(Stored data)

= Beginning of Section =

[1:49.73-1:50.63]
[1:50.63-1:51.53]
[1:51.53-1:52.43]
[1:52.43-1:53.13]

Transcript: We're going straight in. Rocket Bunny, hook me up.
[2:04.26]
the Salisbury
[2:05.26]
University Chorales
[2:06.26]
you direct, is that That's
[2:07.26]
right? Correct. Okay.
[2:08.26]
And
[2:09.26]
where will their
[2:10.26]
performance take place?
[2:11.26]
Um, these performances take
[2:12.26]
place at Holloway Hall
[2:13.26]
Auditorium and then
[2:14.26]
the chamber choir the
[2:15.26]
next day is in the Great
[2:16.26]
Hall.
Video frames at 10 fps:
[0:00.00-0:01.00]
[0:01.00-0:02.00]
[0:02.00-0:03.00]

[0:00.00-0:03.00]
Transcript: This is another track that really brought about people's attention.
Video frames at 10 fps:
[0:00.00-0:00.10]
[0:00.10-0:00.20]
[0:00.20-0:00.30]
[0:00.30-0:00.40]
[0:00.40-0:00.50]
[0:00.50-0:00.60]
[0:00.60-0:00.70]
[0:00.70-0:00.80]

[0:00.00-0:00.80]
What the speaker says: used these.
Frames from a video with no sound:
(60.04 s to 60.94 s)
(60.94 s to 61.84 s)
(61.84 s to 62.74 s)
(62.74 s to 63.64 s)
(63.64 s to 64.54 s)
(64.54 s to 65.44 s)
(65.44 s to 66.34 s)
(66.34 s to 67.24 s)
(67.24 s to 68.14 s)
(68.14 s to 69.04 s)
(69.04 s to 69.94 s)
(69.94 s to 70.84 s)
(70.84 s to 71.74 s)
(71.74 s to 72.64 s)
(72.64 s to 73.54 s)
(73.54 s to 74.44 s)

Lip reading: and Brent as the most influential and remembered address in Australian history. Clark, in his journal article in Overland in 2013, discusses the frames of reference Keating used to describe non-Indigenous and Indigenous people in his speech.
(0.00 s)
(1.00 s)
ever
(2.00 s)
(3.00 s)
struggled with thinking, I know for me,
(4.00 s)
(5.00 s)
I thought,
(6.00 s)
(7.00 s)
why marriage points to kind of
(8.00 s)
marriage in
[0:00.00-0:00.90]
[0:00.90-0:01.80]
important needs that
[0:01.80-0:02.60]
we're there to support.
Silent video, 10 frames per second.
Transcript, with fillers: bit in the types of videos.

= End of Section =

• **WORK ORDER**
Each line that holds the string "Transcript" is to be copied from the entries above.

• **REPLY**
Transcript: We're going straight in. Rocket Bunny, hook me up.
Transcript: This is another track that really brought about people's attention.
Transcript, with fillers: bit in the types of videos.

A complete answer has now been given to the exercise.